▸ Description of the task
Where a line in the records holds "fillers", count it once; return only the final number.

▸ Exercise material

------------------------------------

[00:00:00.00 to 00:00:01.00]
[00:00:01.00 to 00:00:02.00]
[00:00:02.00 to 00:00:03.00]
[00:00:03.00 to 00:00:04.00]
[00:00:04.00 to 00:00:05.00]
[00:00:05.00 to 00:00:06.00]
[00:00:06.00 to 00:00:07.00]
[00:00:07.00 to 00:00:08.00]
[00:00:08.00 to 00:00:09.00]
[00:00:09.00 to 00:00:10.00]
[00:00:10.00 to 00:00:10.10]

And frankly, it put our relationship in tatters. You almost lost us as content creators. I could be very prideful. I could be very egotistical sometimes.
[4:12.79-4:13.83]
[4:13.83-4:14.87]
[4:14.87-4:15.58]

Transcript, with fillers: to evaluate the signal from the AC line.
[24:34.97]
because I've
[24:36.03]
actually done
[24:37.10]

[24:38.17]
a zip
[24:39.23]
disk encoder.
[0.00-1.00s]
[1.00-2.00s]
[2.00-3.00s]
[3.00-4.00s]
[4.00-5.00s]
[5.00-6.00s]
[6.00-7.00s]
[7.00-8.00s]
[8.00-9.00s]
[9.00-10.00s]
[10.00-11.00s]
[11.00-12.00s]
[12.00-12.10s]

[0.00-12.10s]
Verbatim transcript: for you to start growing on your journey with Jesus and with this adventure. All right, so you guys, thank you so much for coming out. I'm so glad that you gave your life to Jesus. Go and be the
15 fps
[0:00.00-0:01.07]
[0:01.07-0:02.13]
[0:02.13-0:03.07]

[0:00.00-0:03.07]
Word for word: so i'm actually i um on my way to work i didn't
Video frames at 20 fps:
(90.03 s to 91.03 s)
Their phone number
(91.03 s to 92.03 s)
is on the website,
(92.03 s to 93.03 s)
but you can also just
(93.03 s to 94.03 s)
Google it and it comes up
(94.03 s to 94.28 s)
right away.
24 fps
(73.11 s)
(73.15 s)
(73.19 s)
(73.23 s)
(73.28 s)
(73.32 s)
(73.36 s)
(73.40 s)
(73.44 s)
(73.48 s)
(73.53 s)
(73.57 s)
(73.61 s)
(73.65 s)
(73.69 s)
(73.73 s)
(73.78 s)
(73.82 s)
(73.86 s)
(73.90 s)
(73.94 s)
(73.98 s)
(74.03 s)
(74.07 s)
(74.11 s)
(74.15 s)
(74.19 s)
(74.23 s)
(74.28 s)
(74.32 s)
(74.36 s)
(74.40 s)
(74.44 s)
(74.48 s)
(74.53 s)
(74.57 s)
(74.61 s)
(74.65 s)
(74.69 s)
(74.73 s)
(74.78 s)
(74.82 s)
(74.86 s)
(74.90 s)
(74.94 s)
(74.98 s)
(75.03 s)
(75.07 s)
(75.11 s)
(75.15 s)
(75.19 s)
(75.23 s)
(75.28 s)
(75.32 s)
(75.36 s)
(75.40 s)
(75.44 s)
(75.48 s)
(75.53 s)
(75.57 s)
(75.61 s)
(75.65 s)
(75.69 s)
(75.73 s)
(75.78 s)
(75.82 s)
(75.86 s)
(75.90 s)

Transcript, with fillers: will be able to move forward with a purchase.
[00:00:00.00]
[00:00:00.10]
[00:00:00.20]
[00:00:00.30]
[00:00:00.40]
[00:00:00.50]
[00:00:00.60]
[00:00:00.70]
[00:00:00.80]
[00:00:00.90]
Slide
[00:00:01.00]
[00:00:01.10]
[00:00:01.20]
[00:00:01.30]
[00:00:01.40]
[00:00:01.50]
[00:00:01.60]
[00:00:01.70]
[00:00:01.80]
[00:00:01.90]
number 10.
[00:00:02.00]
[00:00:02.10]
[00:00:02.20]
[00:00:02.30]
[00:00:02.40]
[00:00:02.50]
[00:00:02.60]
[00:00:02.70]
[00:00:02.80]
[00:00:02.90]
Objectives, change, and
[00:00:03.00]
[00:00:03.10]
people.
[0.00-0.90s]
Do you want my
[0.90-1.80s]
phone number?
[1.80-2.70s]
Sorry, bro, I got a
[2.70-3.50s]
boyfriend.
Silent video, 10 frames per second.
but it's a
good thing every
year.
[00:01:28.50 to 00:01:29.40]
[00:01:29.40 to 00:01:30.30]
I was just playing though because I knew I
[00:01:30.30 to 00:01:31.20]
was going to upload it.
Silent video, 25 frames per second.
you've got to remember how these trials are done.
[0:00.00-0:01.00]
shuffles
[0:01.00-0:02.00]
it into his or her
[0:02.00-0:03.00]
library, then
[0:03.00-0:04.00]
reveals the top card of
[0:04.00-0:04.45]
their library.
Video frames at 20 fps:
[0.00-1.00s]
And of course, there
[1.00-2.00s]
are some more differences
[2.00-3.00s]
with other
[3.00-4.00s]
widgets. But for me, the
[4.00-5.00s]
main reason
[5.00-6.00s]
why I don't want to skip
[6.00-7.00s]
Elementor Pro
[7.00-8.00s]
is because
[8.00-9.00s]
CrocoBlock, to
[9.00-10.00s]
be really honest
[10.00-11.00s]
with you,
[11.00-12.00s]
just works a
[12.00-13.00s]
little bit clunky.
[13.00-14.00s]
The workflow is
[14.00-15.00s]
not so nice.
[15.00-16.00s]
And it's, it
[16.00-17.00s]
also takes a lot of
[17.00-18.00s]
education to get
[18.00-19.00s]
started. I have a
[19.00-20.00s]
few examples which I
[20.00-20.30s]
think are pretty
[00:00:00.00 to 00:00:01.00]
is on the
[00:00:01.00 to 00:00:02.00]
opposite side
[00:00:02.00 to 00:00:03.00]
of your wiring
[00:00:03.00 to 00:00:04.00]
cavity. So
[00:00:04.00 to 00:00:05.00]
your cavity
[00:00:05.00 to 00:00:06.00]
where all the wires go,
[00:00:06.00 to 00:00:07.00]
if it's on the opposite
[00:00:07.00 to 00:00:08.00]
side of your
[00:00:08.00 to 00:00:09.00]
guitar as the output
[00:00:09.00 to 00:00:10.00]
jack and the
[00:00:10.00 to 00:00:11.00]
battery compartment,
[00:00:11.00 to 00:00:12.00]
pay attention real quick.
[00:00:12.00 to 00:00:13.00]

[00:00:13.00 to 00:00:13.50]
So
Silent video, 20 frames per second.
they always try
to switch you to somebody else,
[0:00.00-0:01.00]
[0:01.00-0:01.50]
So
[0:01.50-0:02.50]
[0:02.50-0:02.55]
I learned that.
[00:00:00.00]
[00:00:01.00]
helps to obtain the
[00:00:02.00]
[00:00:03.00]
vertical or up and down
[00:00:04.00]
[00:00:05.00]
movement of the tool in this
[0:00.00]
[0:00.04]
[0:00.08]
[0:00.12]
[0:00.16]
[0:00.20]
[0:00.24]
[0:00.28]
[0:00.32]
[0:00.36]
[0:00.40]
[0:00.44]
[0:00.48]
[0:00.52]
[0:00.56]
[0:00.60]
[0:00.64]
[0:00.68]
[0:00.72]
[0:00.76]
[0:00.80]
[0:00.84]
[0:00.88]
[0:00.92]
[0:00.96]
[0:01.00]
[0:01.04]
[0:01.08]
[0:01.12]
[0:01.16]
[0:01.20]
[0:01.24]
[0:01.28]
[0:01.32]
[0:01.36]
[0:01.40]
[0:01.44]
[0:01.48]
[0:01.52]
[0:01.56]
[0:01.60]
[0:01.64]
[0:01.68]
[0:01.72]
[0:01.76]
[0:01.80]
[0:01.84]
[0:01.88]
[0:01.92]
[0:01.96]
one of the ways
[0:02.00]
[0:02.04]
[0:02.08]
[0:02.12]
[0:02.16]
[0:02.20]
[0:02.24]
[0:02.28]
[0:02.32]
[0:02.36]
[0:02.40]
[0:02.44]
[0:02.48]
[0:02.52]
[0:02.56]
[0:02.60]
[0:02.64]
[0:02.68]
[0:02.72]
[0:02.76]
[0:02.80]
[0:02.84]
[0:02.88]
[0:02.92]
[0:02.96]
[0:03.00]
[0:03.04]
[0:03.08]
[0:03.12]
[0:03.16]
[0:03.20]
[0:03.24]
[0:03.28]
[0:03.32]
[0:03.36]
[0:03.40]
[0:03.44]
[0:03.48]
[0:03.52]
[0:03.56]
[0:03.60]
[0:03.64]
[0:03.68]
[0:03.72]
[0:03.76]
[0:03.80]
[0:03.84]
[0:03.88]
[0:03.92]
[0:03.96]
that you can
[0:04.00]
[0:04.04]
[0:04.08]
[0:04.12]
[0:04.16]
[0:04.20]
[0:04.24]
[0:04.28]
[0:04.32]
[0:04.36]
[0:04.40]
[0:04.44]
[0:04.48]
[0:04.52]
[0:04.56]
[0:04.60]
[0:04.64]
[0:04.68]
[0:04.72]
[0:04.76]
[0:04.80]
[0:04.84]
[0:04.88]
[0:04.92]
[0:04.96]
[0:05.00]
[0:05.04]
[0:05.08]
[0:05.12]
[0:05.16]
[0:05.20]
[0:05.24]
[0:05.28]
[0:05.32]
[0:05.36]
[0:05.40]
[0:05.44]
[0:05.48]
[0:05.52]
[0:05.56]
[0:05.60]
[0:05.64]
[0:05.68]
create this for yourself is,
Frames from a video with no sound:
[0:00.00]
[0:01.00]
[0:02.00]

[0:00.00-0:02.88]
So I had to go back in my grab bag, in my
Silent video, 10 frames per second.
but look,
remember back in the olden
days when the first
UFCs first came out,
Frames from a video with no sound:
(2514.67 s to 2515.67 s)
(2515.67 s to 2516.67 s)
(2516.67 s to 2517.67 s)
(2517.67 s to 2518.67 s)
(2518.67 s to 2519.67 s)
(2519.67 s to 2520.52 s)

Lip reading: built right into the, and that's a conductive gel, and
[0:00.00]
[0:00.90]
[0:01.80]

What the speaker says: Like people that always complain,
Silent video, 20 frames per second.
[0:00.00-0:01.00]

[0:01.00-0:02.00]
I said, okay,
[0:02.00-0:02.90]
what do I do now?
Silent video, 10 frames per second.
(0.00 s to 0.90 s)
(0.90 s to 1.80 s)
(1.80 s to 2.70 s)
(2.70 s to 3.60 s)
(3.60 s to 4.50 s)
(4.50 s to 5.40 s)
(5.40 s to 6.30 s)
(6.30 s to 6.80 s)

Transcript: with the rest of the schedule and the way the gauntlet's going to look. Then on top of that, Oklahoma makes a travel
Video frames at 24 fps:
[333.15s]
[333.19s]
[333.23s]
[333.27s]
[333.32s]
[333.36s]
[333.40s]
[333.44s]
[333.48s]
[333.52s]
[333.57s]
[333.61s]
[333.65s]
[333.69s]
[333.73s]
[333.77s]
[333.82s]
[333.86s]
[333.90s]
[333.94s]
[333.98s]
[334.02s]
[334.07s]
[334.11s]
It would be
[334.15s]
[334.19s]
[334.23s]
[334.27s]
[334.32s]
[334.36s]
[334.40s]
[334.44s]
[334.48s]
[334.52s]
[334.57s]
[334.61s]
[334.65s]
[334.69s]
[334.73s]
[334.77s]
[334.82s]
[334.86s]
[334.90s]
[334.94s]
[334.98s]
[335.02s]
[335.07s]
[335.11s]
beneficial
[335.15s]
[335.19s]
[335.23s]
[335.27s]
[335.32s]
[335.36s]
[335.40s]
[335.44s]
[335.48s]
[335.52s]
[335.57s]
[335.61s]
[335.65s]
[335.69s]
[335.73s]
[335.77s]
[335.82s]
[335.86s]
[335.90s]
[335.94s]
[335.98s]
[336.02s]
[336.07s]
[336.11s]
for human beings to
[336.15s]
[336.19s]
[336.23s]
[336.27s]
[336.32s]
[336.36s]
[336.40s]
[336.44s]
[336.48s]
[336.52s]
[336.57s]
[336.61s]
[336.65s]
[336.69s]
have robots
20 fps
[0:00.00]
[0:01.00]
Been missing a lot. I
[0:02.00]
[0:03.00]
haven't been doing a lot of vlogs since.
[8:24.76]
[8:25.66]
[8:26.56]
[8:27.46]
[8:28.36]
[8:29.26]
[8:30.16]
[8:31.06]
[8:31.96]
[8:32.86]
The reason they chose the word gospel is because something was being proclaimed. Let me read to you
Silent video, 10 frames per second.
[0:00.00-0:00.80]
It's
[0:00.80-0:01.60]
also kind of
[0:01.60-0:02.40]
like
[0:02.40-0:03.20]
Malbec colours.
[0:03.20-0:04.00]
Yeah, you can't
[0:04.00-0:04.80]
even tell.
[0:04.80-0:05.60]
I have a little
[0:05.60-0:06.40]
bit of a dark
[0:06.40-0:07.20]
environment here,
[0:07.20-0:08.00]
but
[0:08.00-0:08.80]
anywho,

------------------------------------

▸ Reply
2